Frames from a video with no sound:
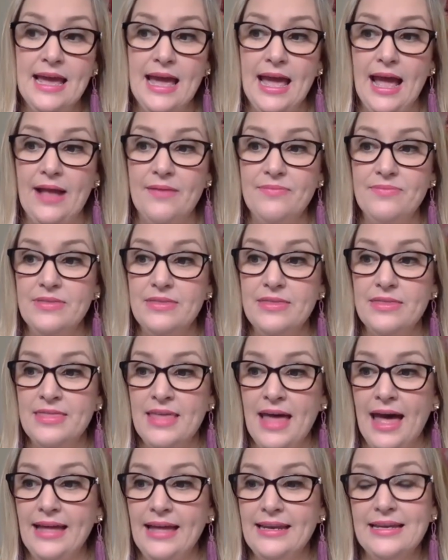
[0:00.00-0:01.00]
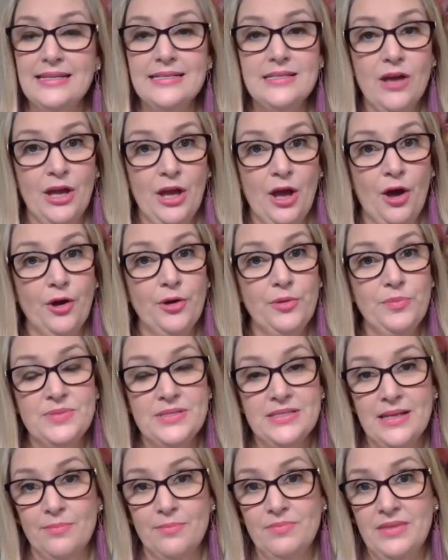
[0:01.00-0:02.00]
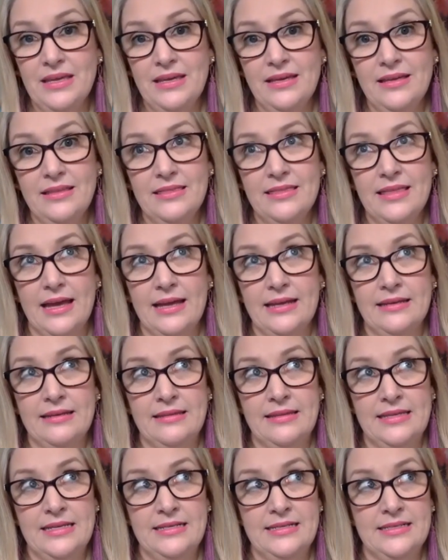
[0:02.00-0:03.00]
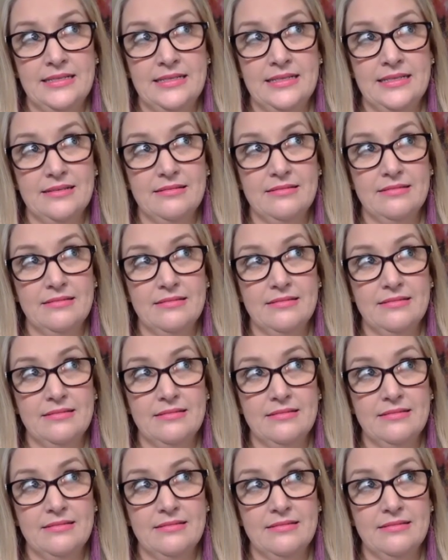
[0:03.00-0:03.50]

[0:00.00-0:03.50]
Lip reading: And that is, I hope, something that this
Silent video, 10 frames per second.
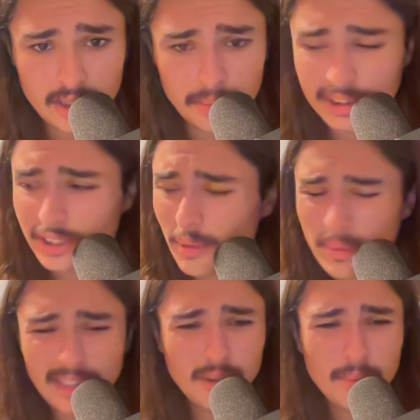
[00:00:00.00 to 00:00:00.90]
But you don't
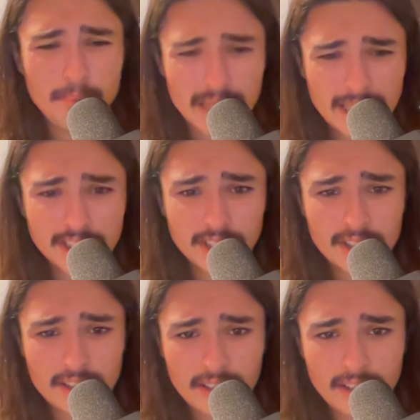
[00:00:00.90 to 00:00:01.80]
be a little bitch.
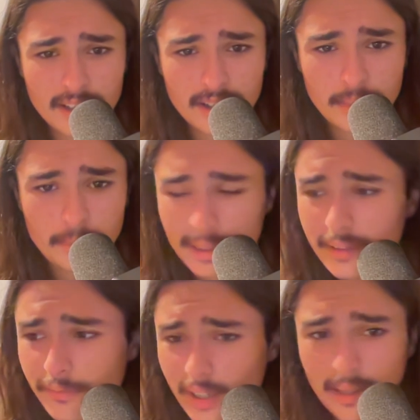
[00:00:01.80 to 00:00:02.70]
Be
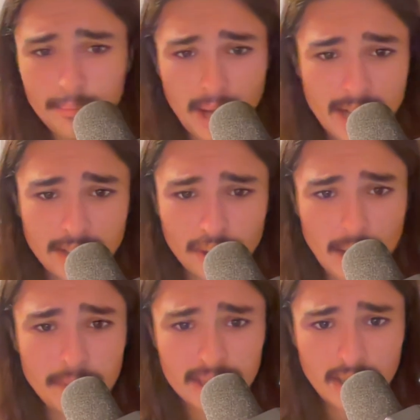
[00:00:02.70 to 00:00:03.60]
the fucking man,
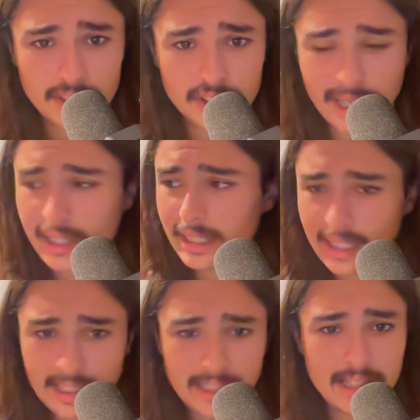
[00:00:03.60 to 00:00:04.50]
grab your nutsack,
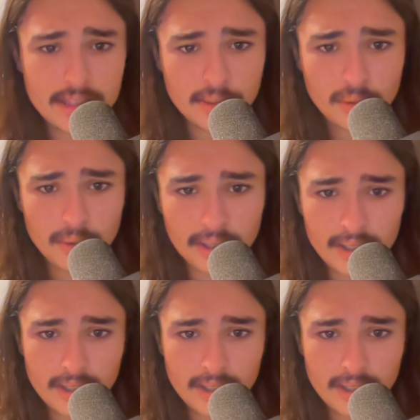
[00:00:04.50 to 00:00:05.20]
and get through it.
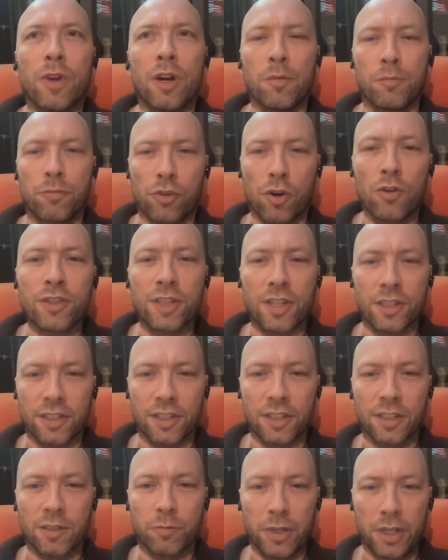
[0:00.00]

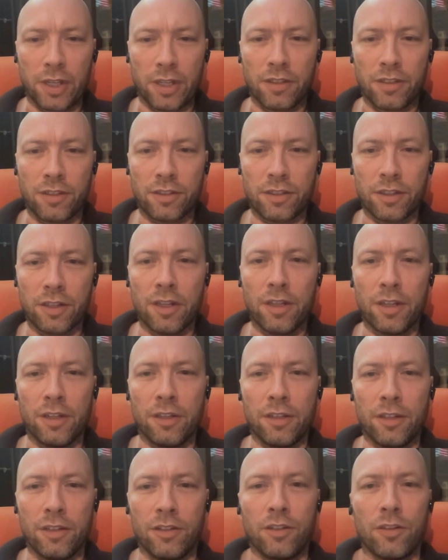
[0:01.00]
processing speeds.
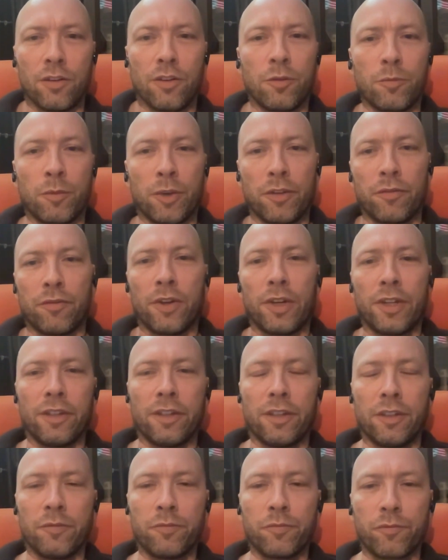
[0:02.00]
You might find
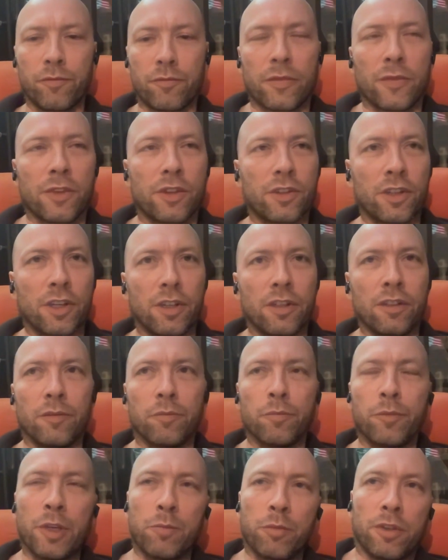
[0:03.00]
that
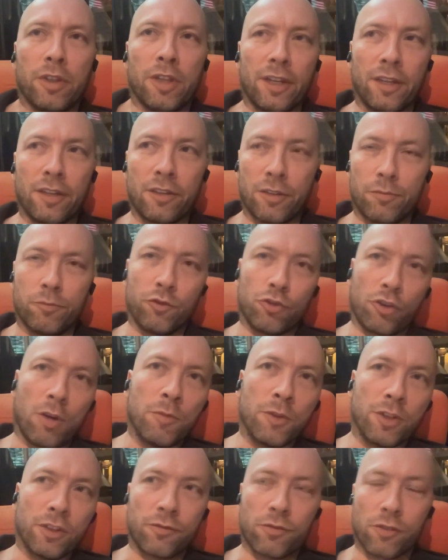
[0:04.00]
certain people, like
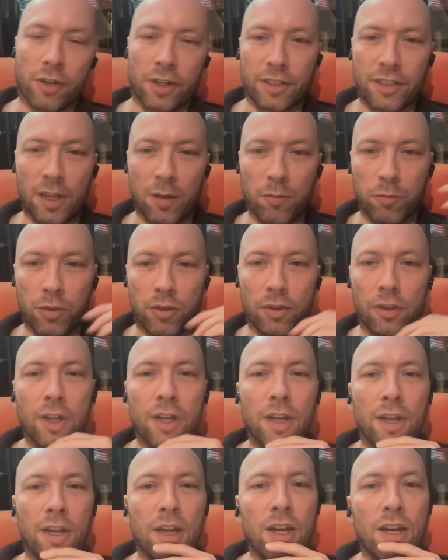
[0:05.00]
drummers, for example,
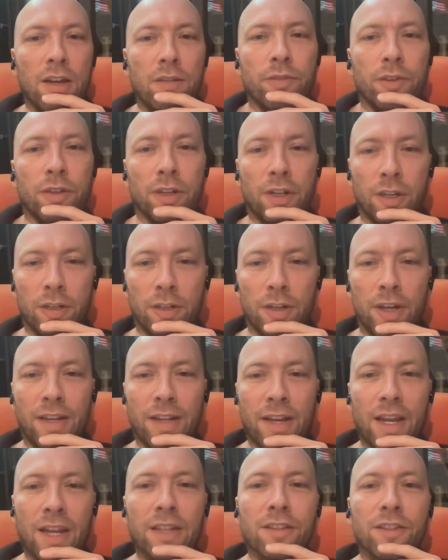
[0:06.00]
have
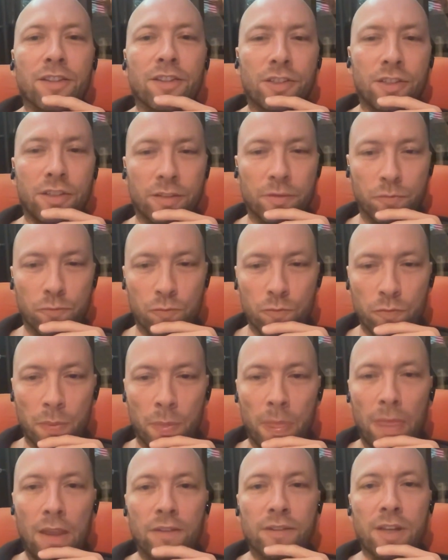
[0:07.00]
enhanced
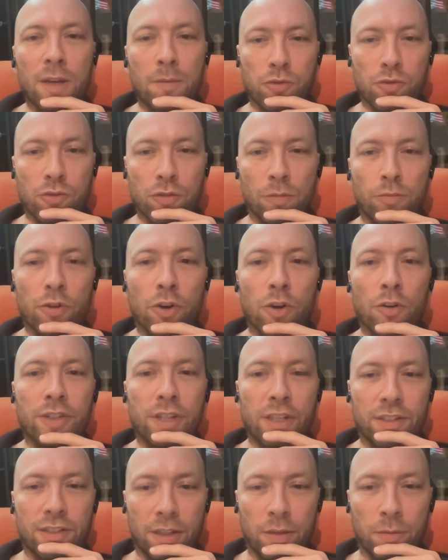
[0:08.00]
temporal
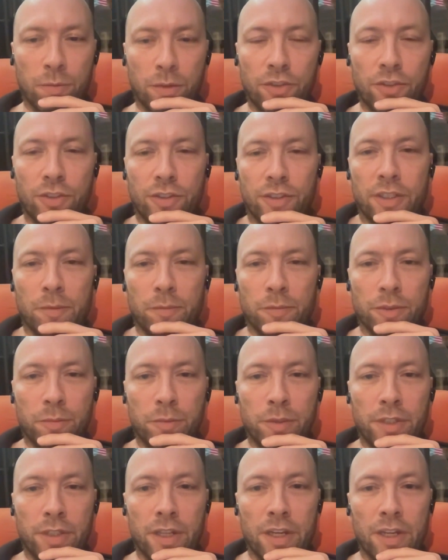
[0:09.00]
processing, which seems to
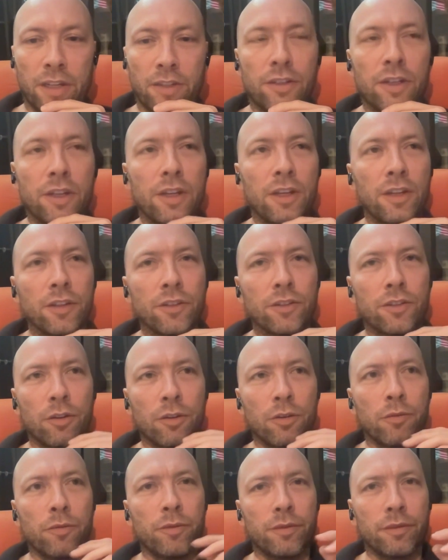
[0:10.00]
be the case.
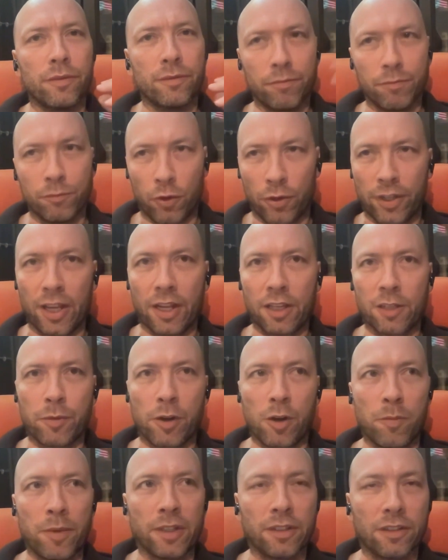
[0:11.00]
So more the
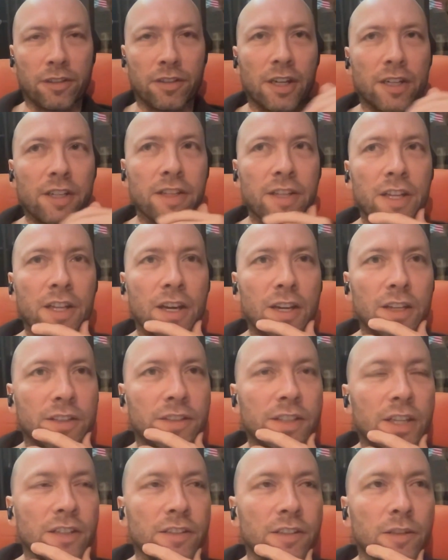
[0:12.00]
experimental side, and then I
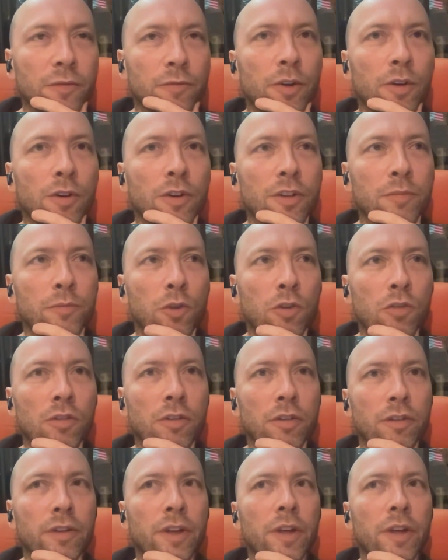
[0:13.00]
tend to focus more on,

■ ■ ■ ■ ■

▶ **REQUIREMENT**:
In how many lines of the material does the string "video" appear? Reply with the number only.

▶ **WRITTEN SOLUTION**:
2